Nos EUA, ela quer deixar de ser um fabricante de nicho para se tornar uma empresa de altos volumes. Para isso, ela vai mirar em SUVs e sedãs grandes em uma primeira etapa. Posteriormente, ela vai levar seus elétricos para Tio Sam. O plano é produzir por lá o primeiro modelo sobre a plataforma MEB (Modulare Elektrobaukasten, ou arquitetura modular elétrica) em 2021. Um exemplo do que pode ser lançado por lá é o I.D. Concept, que ilustra essa reportagem.
Na China, que tem meta de venda de modelos elétricos (8 por cento de todos os carros em 2018, 12 por cento em 2020) e um tremendo problema de poluição nas cidades, o foco será neles. Os SUVs também são importantes, mas a Volkswagen já é a marca mais vendida. E já está no topo de cada um dos segmentos em que atua. Meio caminho andado, portanto.

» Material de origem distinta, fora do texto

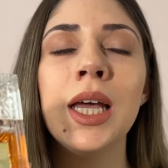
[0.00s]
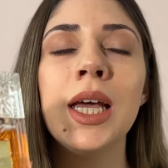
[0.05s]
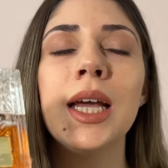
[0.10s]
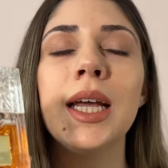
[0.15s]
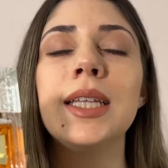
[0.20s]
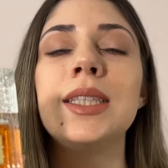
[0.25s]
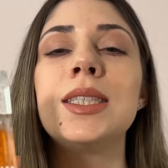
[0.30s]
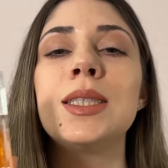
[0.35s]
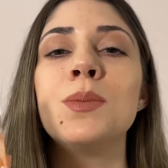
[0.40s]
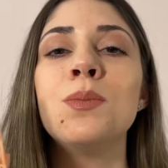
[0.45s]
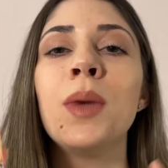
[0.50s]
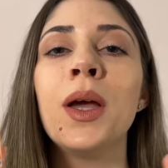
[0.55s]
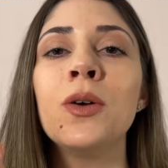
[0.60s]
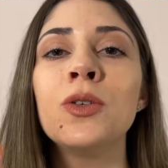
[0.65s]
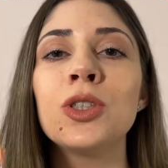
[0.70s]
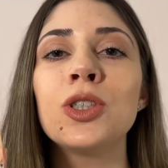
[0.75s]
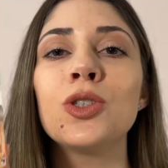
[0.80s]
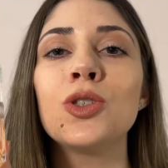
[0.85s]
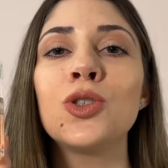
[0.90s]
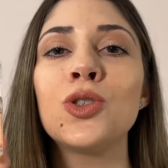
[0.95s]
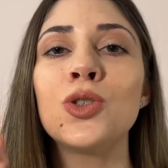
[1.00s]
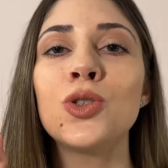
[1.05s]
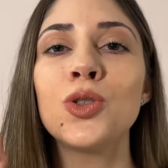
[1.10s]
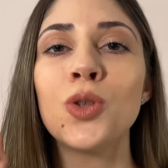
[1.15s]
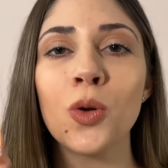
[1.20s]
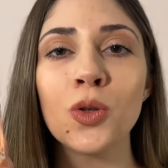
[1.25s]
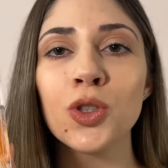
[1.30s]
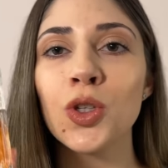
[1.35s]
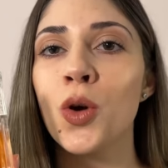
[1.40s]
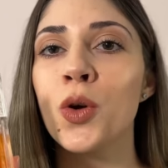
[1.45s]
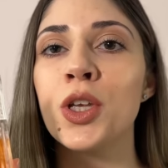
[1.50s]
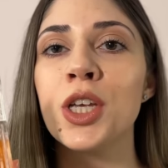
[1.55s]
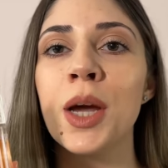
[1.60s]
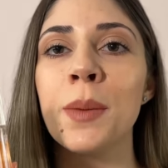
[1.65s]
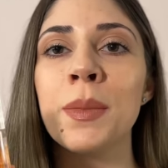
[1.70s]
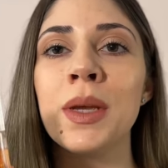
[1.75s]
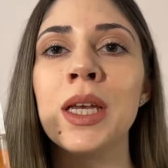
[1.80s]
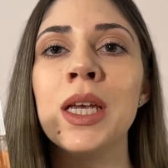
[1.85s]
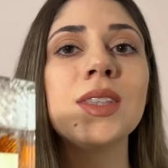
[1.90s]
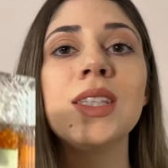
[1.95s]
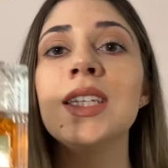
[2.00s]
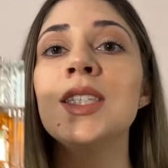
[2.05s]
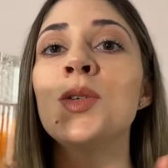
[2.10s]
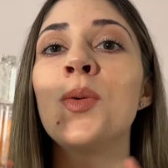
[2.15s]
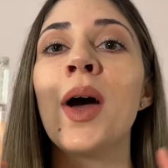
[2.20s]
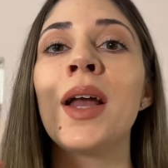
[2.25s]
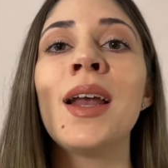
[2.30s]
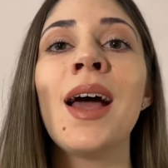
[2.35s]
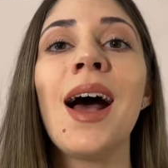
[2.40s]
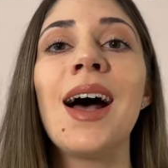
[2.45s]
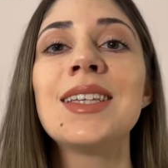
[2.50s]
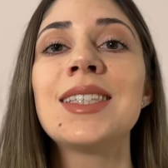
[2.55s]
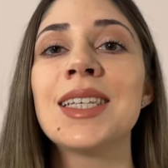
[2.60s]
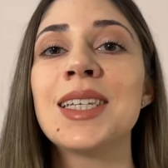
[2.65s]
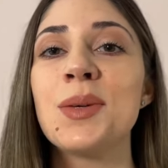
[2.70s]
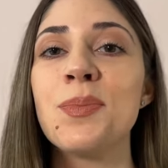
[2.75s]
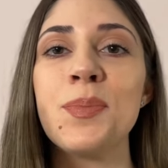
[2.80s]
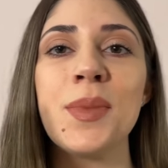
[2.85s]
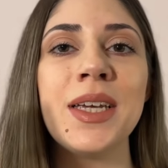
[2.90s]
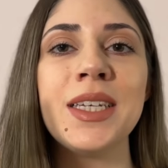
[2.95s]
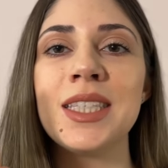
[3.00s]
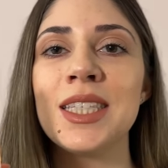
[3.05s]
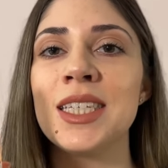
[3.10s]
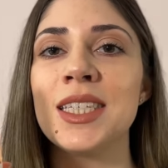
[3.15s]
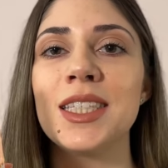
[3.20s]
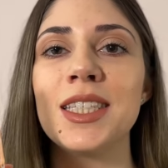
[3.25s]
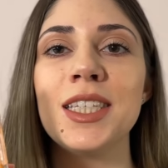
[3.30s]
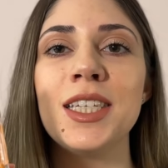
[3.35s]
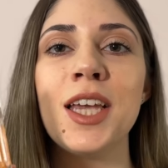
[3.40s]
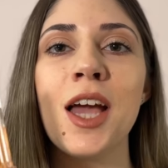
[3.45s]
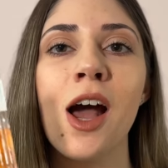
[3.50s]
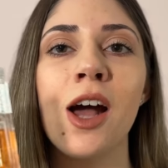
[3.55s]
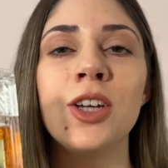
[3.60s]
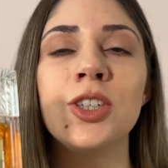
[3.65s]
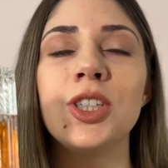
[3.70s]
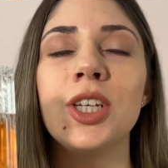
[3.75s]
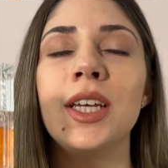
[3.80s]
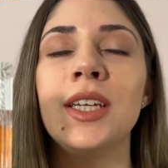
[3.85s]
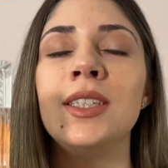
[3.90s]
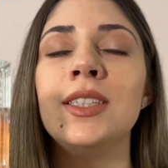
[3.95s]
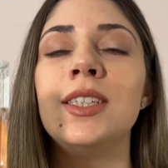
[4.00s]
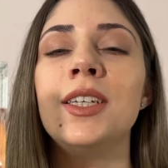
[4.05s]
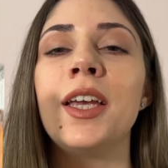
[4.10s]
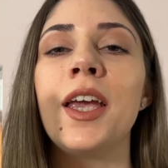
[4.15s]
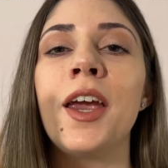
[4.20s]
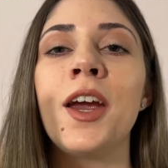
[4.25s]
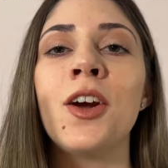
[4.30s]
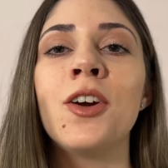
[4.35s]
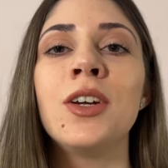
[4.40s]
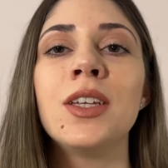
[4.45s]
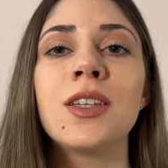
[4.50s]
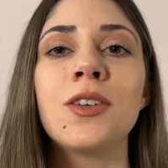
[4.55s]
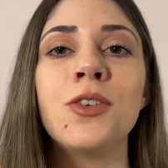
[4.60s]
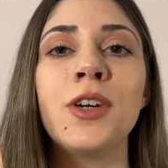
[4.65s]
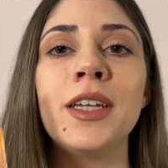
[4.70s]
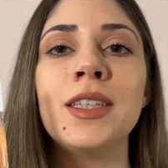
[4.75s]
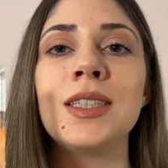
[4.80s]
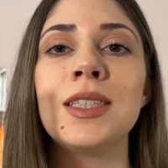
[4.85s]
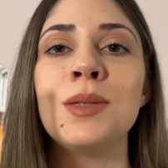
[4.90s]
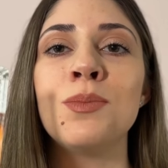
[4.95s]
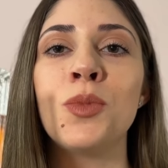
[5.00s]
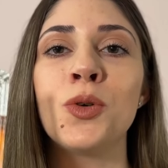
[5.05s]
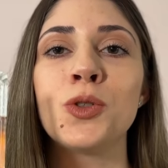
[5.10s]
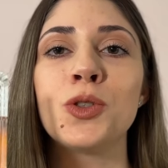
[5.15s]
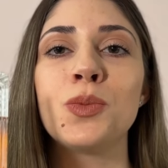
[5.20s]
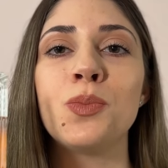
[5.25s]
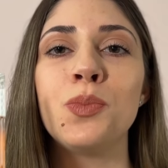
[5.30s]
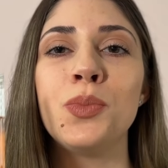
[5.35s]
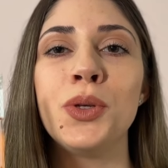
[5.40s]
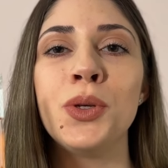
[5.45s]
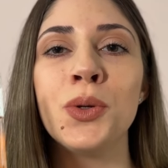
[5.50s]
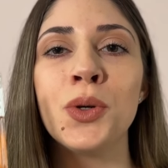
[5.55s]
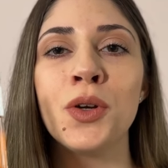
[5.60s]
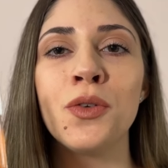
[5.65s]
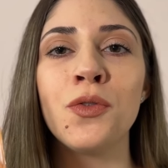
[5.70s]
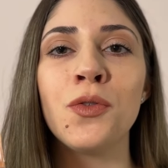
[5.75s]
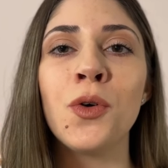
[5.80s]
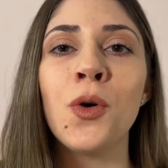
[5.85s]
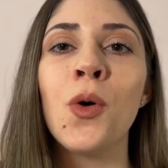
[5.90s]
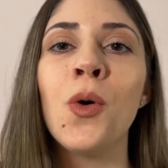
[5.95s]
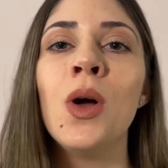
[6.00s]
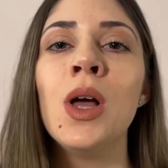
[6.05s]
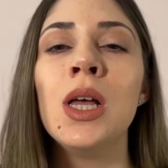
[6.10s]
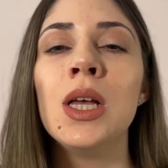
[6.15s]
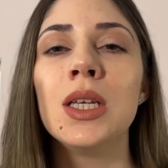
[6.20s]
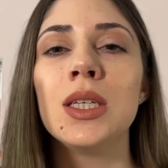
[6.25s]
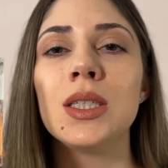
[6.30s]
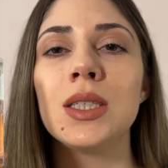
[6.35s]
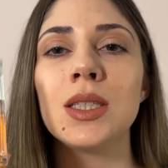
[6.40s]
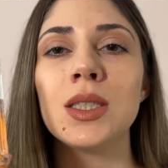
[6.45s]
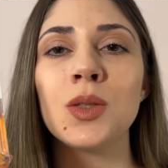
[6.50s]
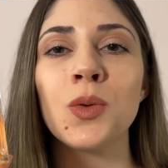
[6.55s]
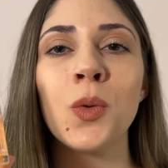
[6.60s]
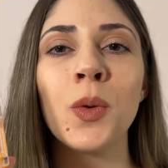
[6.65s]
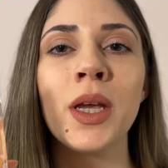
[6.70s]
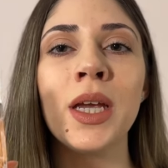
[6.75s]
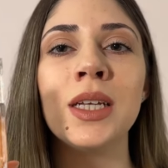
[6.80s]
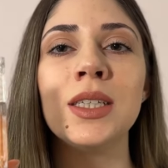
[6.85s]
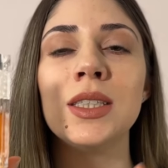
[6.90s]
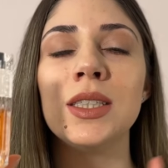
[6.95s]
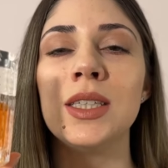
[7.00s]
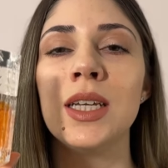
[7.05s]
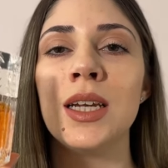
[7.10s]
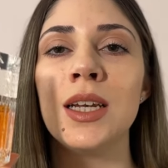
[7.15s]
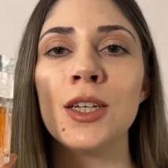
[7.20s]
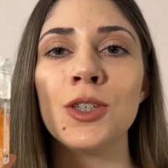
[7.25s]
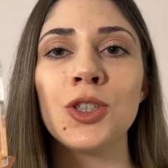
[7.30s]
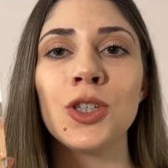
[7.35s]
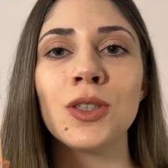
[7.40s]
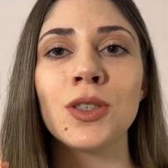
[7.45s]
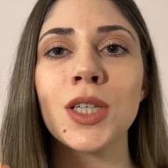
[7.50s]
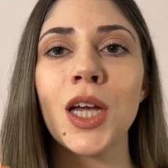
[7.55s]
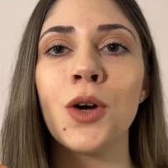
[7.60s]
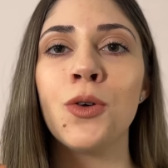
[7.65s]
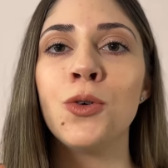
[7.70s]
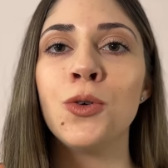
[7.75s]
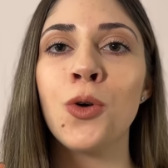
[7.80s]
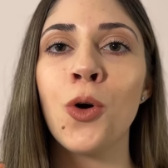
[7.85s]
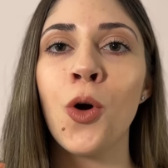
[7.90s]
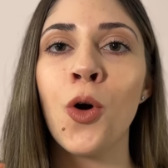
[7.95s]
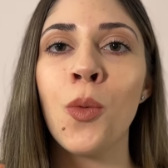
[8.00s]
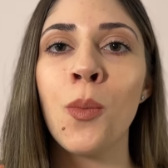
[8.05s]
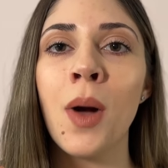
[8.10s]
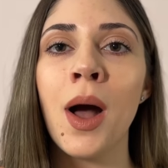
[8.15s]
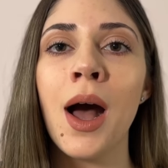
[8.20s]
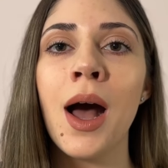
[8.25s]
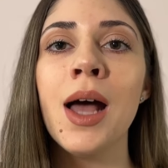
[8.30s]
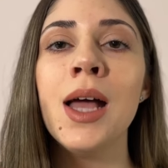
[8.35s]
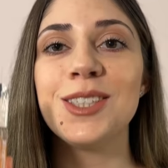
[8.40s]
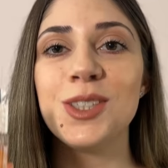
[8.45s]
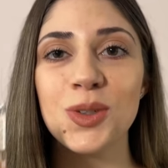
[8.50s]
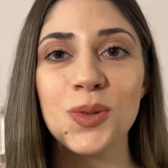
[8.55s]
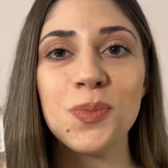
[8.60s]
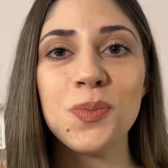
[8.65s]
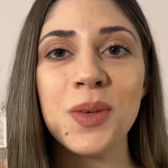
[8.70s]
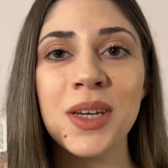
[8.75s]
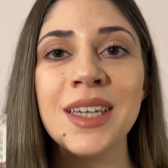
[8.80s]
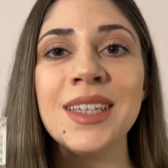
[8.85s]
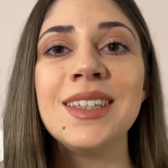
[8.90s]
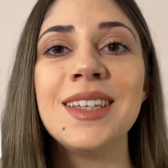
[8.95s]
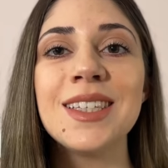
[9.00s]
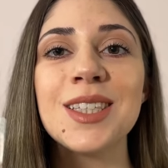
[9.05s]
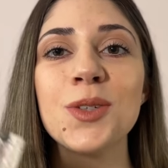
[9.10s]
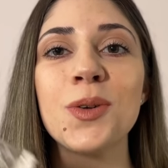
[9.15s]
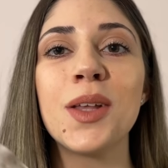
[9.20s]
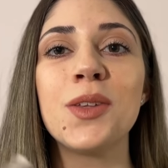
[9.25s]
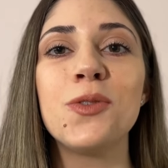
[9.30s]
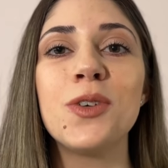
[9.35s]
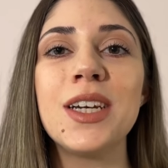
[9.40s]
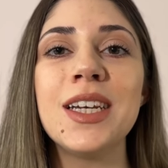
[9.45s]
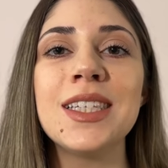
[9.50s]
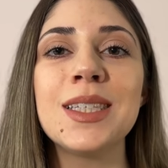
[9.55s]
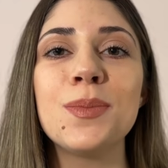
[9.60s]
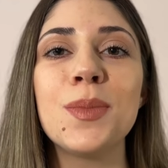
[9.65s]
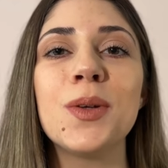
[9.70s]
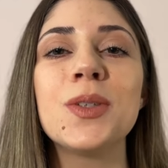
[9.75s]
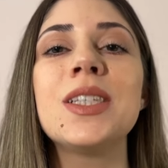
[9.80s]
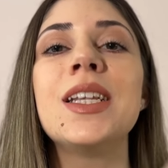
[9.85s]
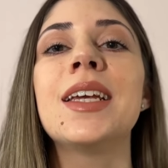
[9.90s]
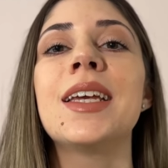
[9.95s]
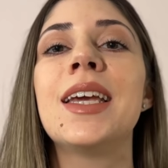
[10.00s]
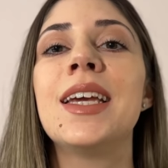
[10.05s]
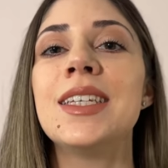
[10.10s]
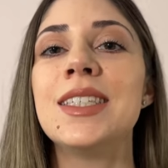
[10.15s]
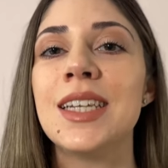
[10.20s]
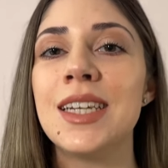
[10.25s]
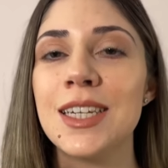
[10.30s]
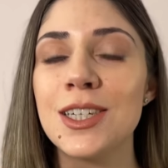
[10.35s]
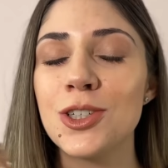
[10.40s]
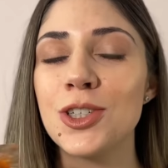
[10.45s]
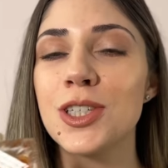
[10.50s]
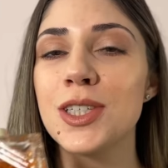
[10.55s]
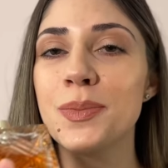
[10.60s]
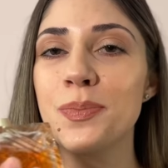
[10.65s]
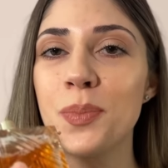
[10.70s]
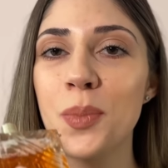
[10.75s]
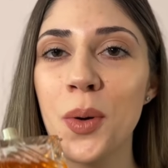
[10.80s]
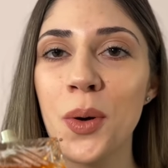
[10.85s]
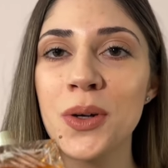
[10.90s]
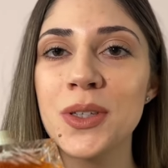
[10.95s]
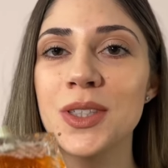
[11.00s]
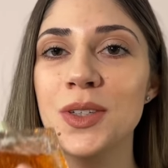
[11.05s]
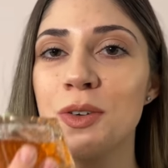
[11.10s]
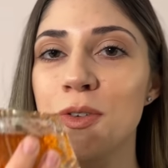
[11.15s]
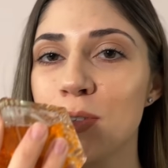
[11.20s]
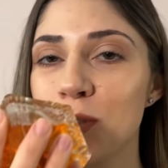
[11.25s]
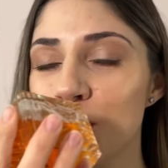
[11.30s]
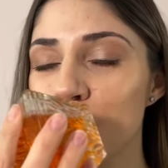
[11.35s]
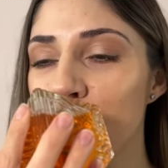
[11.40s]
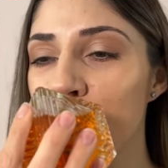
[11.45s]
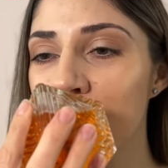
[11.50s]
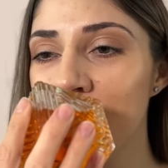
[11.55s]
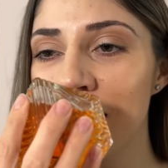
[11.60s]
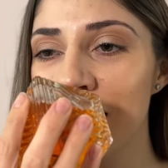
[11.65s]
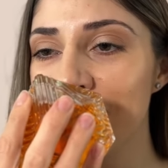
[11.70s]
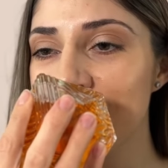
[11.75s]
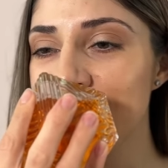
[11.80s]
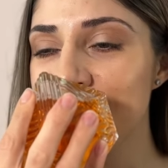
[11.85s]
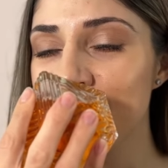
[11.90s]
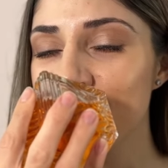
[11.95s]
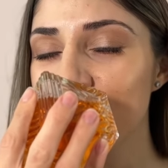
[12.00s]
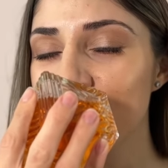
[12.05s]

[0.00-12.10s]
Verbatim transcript: It smells so, so yummy. This one has an amazing sillage in the air. It creates the most beautiful, sweet, delicious aroma. To me, this one really smells like a delicious box of chocolates.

Para mercados emergentes, como Índia, América do Sul e Rússia, o foco serão produtos acessíveis. Mas com uma boa margem de lucro, ou seja, o topo dos modelos acessíveis (lembre-se da história das margens de lucro...). E modelos específicos, provavelmente desenvolvidos em plataformas simplificadas, como a MQB0, que deve dar origem à nova geração do Gol. Também devem surgir novos SUVs, aproveitando a onda favorável destes modelos, mas temos sérias dúvidas sobre os elétricos. Países com baixa taxa de automóveis por habitantes, como o Brasil, provavelmente ainda têm um longo caminho a percorrer antes da mudança de matriz energética.
A segunda etapa do "Transform 2025+", que começa em 2020 e vai até 2025, é a liderança no segmento de e-mobilidade. Aí entra aquela história de vender 1 milhão de elétricos em 2025. Mas não só. A Volkswagen quer oferecer "serviços de mobilidade" (entenda como car sharing, ou compartilhamento de automóveis) e uma plataforma digital para oferecer serviços. A Volkswagen estima ter 80 milhões de usuários em 2025, com um faturamento de 1 bilhão de euros provenientes apenas disso. É provável que a marca conte também com carros autônomos na oferta destes serviços de mobilidade. A conferir.
Por fim, na terceira fase do plano, o plano é ter um papel de destaque neste novo mundo de mobilidade. Em suma, ser líder deste mercado. Se a Volkswagen conseguir levar a cabo todas as etapas do Transform 2025+, especialmente a mudança de cultura e a descentralização de decisões, é bem possível que ela chegue, senão à sonhada liderança, pelo menos bem perto dela.